> Input data
▬▬▬▬▬▬
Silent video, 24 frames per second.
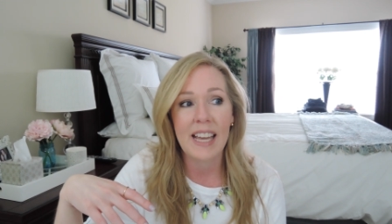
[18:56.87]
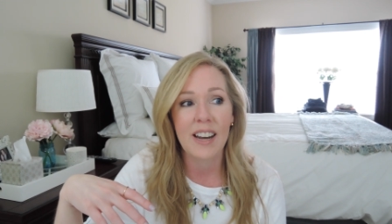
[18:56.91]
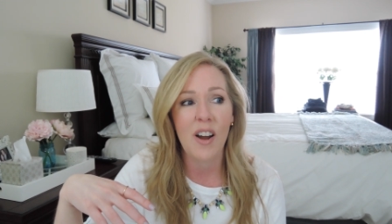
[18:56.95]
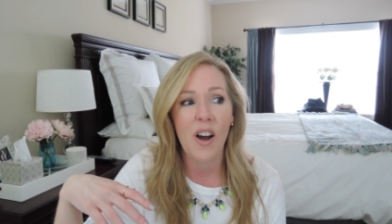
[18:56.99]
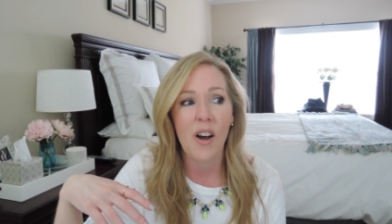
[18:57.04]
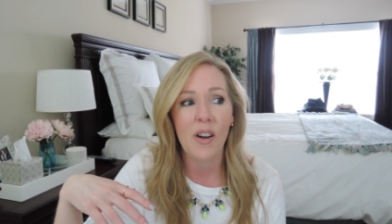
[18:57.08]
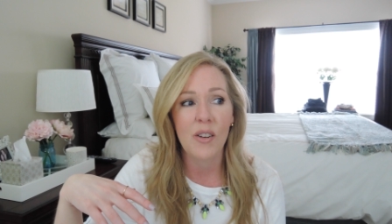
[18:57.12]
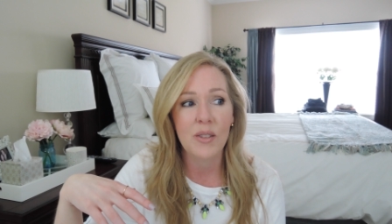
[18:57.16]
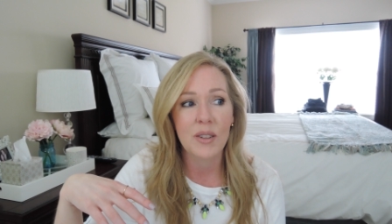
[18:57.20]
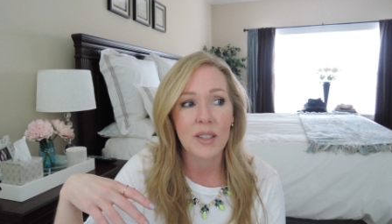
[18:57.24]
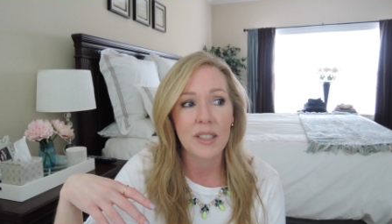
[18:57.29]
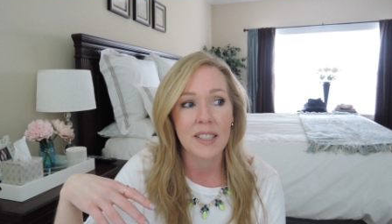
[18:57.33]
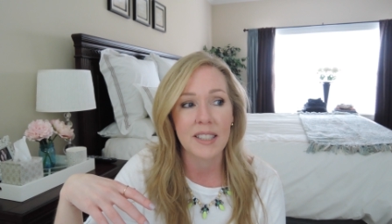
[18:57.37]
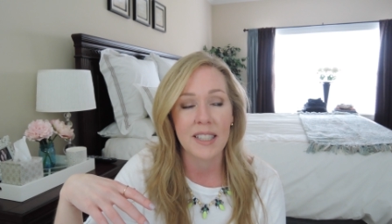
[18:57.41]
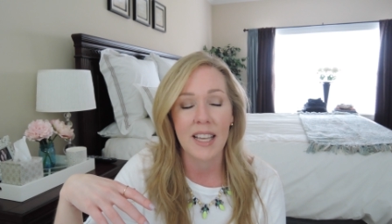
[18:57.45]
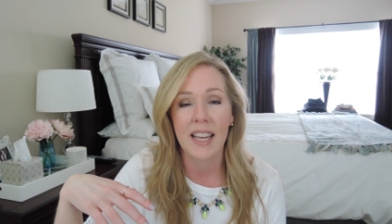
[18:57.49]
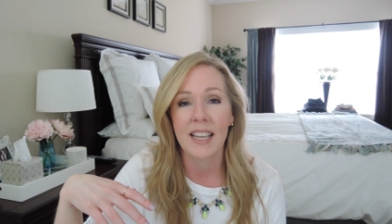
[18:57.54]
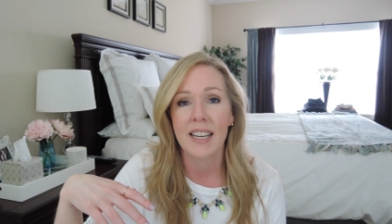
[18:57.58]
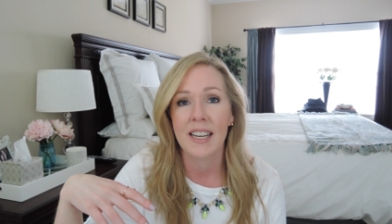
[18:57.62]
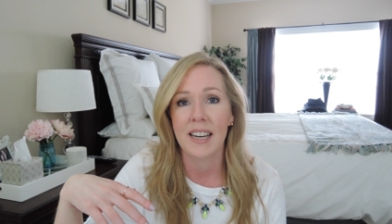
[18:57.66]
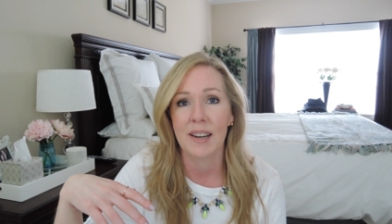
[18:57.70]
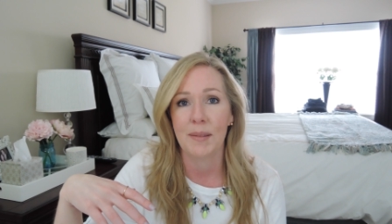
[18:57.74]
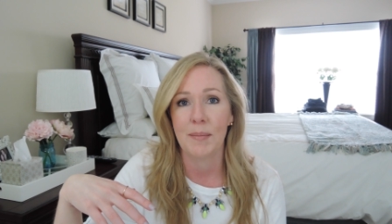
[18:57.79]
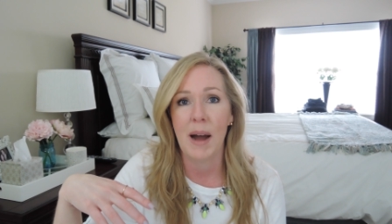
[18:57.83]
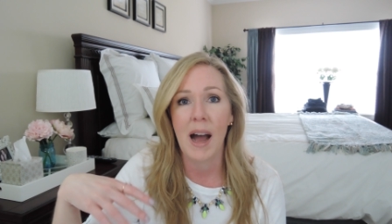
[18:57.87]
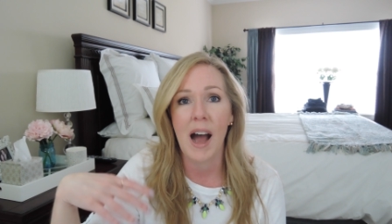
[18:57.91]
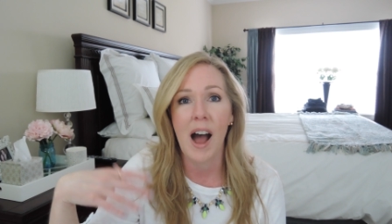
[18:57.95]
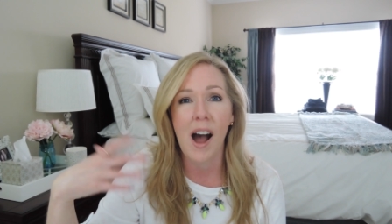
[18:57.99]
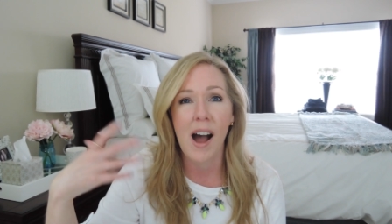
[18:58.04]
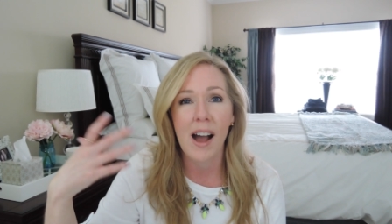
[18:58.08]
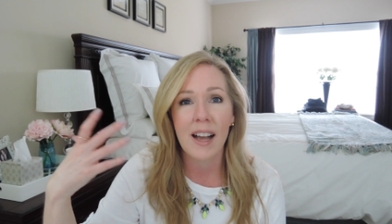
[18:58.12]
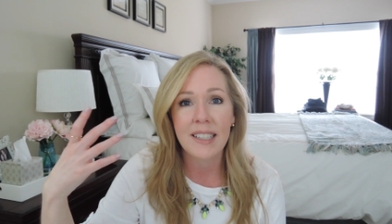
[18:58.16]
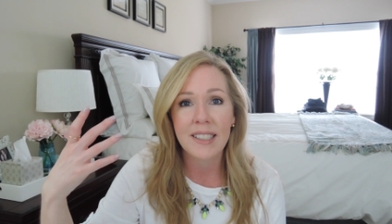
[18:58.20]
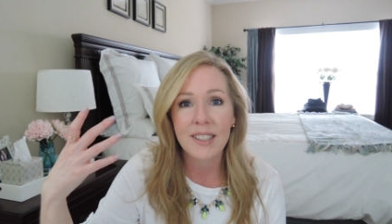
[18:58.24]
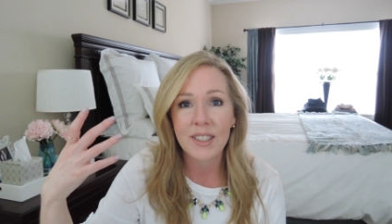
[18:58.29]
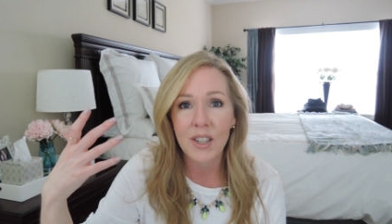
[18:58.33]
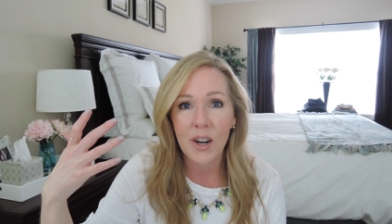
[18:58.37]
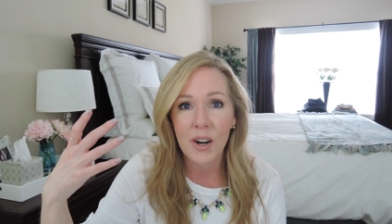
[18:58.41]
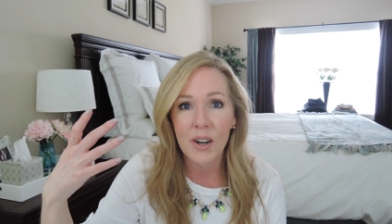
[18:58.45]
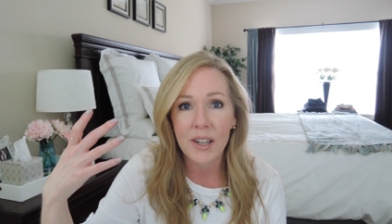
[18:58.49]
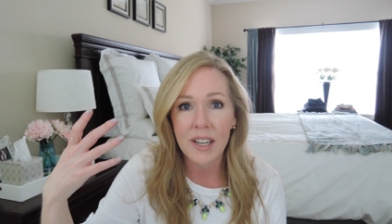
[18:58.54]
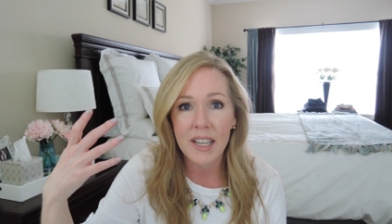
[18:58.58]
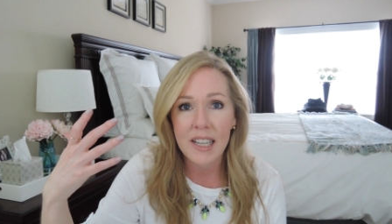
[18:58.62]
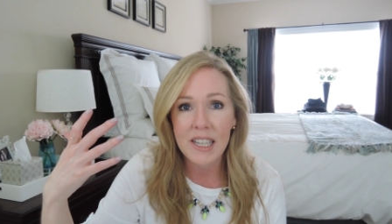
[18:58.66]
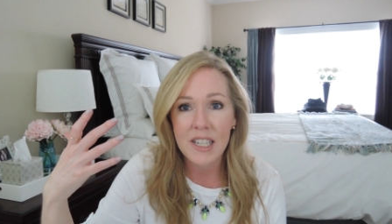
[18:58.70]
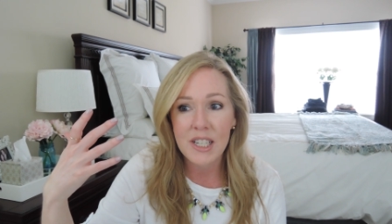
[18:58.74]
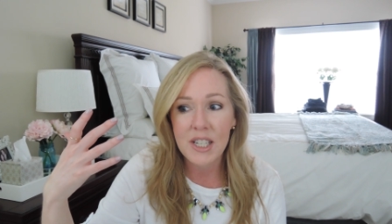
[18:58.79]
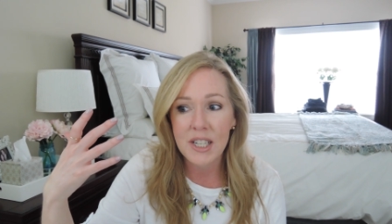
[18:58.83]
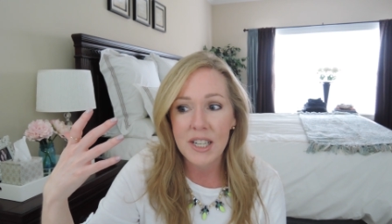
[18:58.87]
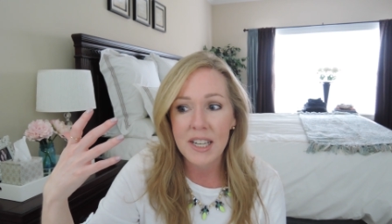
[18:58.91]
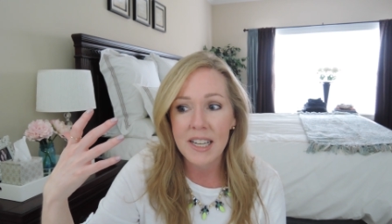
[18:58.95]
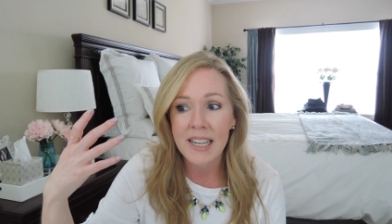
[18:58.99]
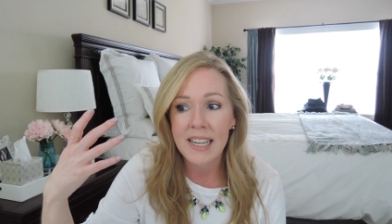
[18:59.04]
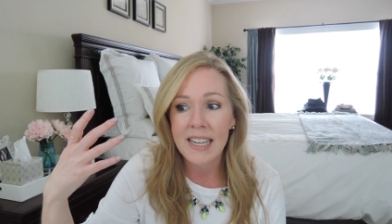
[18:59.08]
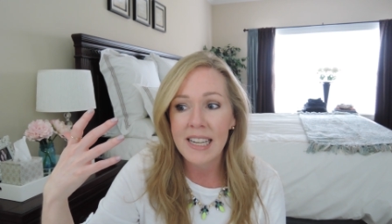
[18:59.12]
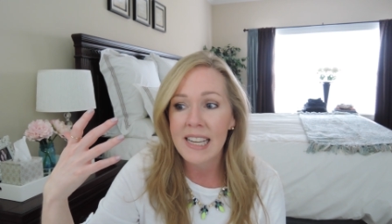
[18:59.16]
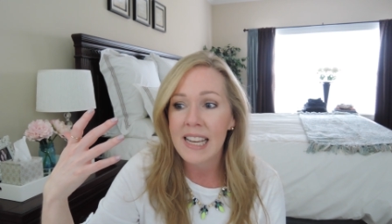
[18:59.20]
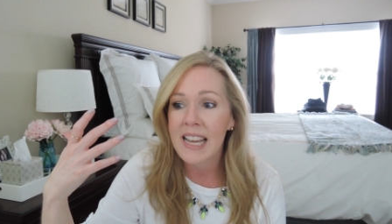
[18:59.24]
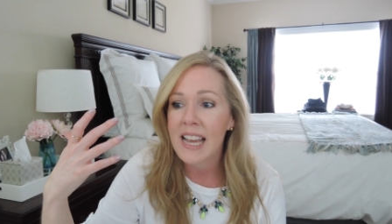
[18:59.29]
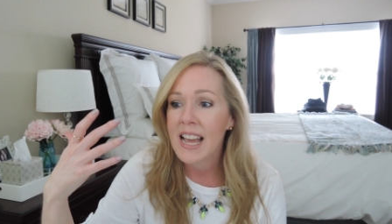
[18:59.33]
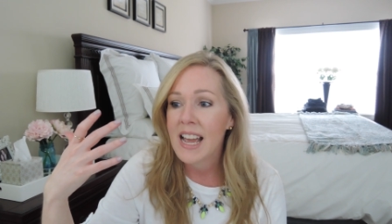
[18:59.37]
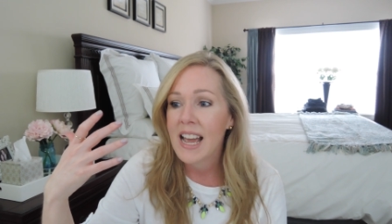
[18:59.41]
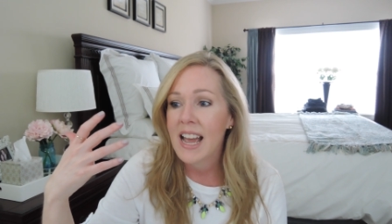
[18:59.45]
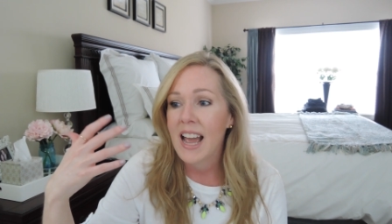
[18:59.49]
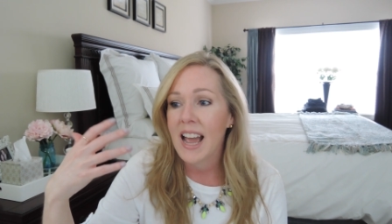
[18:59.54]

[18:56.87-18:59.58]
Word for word: and all of a sudden, my eyes started itching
▬▬▬▬▬▬
> Problem requirements
From the first line to the last, copy the listing above exactly, dropping all images.

> Exercise answer
Silent video, 24 frames per second.
[18:56.87]
[18:56.91]
[18:56.95]
[18:56.99]
[18:57.04]
[18:57.08]
[18:57.12]
[18:57.16]
[18:57.20]
[18:57.24]
[18:57.29]
[18:57.33]
[18:57.37]
[18:57.41]
[18:57.45]
[18:57.49]
[18:57.54]
[18:57.58]
[18:57.62]
[18:57.66]
[18:57.70]
[18:57.74]
[18:57.79]
[18:57.83]
[18:57.87]
[18:57.91]
[18:57.95]
[18:57.99]
[18:58.04]
[18:58.08]
[18:58.12]
[18:58.16]
[18:58.20]
[18:58.24]
[18:58.29]
[18:58.33]
[18:58.37]
[18:58.41]
[18:58.45]
[18:58.49]
[18:58.54]
[18:58.58]
[18:58.62]
[18:58.66]
[18:58.70]
[18:58.74]
[18:58.79]
[18:58.83]
[18:58.87]
[18:58.91]
[18:58.95]
[18:58.99]
[18:59.04]
[18:59.08]
[18:59.12]
[18:59.16]
[18:59.20]
[18:59.24]
[18:59.29]
[18:59.33]
[18:59.37]
[18:59.41]
[18:59.45]
[18:59.49]
[18:59.54]

[18:56.87-18:59.58]
Word for word: and all of a sudden, my eyes started itching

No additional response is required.